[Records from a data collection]
- - - - - - -

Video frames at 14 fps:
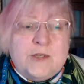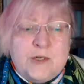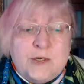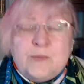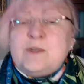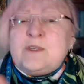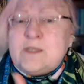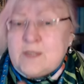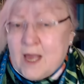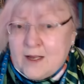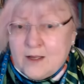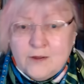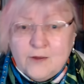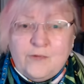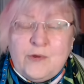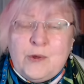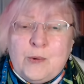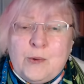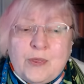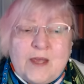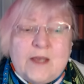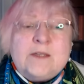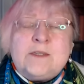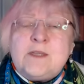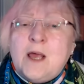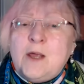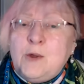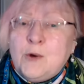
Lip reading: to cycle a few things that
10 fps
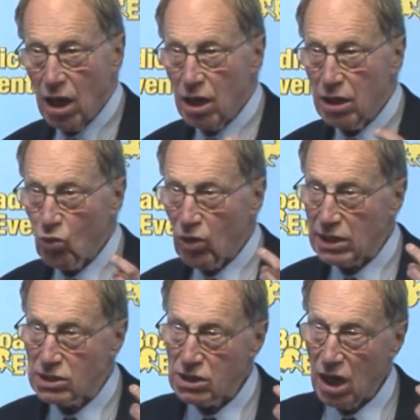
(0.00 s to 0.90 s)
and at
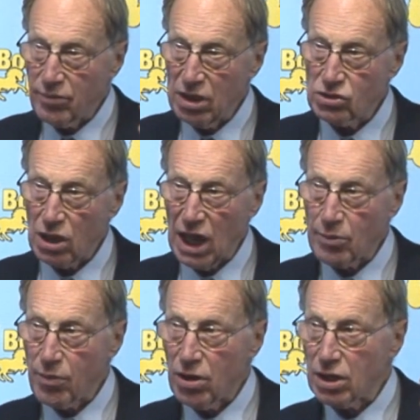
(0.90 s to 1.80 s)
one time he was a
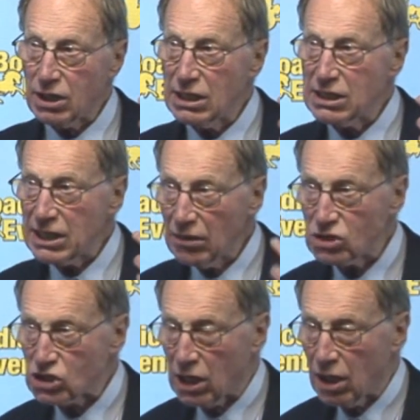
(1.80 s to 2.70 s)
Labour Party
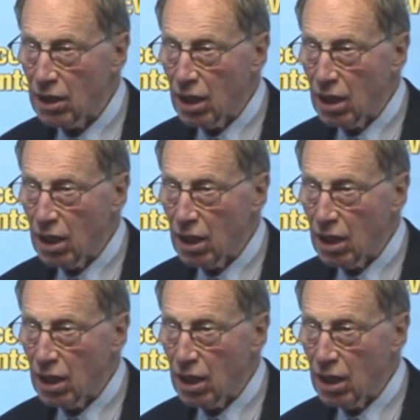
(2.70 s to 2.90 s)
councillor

- - - - - - -

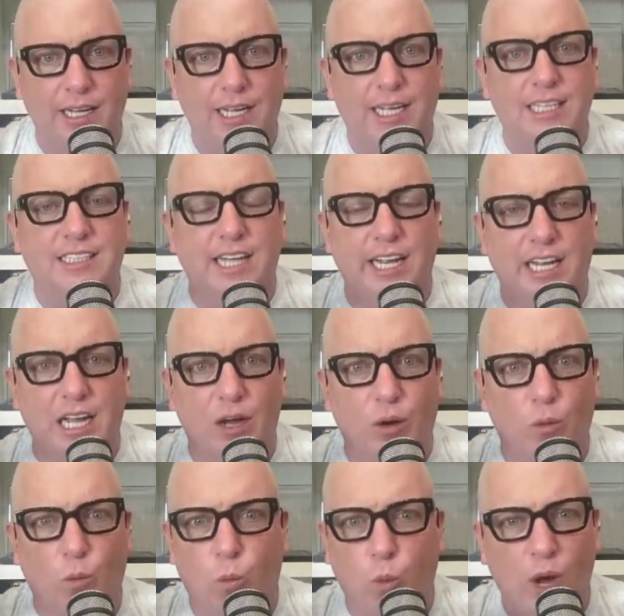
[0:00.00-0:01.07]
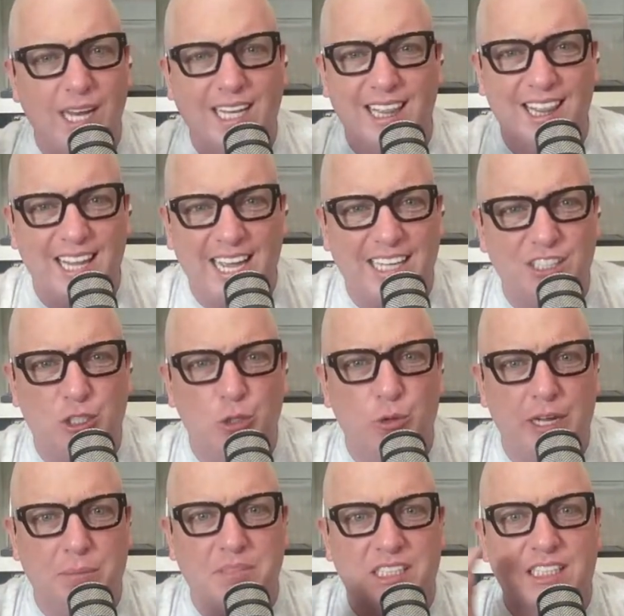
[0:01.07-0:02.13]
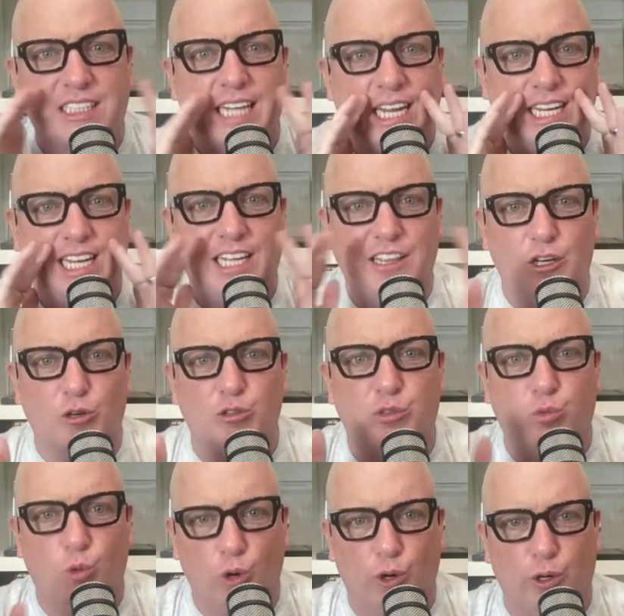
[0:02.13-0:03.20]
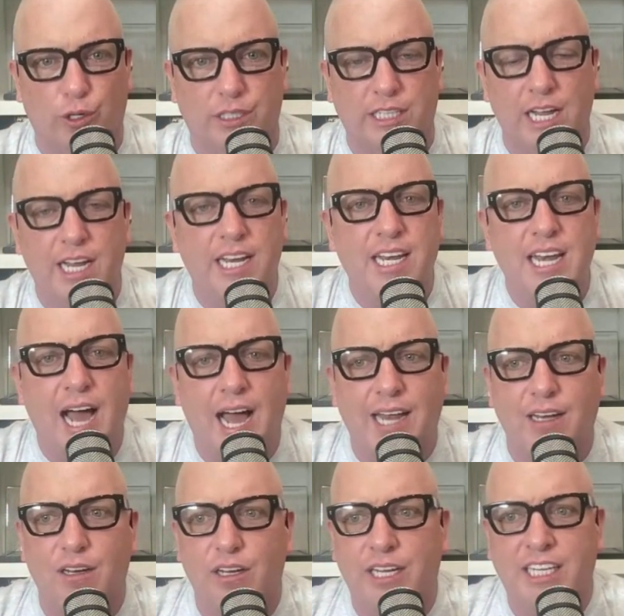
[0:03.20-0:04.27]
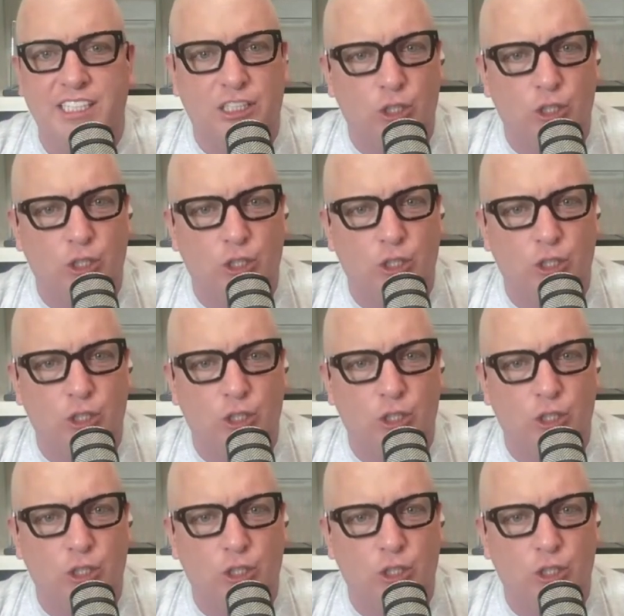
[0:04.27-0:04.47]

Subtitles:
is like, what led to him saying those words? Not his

- - - - - - -

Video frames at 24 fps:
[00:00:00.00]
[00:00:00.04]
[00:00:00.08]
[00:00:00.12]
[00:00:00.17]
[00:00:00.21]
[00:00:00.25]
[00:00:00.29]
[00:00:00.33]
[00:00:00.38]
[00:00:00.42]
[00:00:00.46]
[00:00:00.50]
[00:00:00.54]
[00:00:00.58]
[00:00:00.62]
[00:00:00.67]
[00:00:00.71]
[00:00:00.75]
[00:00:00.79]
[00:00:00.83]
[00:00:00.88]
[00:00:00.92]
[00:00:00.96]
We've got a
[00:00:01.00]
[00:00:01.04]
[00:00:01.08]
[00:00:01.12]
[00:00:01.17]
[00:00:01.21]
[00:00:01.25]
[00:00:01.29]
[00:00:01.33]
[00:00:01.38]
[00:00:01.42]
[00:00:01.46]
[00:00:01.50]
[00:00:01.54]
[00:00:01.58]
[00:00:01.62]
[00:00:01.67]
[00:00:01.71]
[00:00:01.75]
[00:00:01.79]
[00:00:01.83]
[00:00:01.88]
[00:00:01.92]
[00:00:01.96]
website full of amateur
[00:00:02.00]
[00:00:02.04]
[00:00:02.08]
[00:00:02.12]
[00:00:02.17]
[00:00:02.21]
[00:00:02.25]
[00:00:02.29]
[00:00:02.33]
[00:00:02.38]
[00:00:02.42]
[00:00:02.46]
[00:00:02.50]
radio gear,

- - - - - - -

## [TASK]
Looking at the data above, write out exactly the lines that start at the one containing "[00:00:00.08]" and end at the one containing "[00:00:02.00]"; include both and nothing beyond.

## [EXERCISE OUTPUT]
[00:00:00.08]
[00:00:00.12]
[00:00:00.17]
[00:00:00.21]
[00:00:00.25]
[00:00:00.29]
[00:00:00.33]
[00:00:00.38]
[00:00:00.42]
[00:00:00.46]
[00:00:00.50]
[00:00:00.54]
[00:00:00.58]
[00:00:00.62]
[00:00:00.67]
[00:00:00.71]
[00:00:00.75]
[00:00:00.79]
[00:00:00.83]
[00:00:00.88]
[00:00:00.92]
[00:00:00.96]
We've got a
[00:00:01.00]
[00:00:01.04]
[00:00:01.08]
[00:00:01.12]
[00:00:01.17]
[00:00:01.21]
[00:00:01.25]
[00:00:01.29]
[00:00:01.33]
[00:00:01.38]
[00:00:01.42]
[00:00:01.46]
[00:00:01.50]
[00:00:01.54]
[00:00:01.58]
[00:00:01.62]
[00:00:01.67]
[00:00:01.71]
[00:00:01.75]
[00:00:01.79]
[00:00:01.83]
[00:00:01.88]
[00:00:01.92]
[00:00:01.96]
website full of amateur
[00:00:02.00]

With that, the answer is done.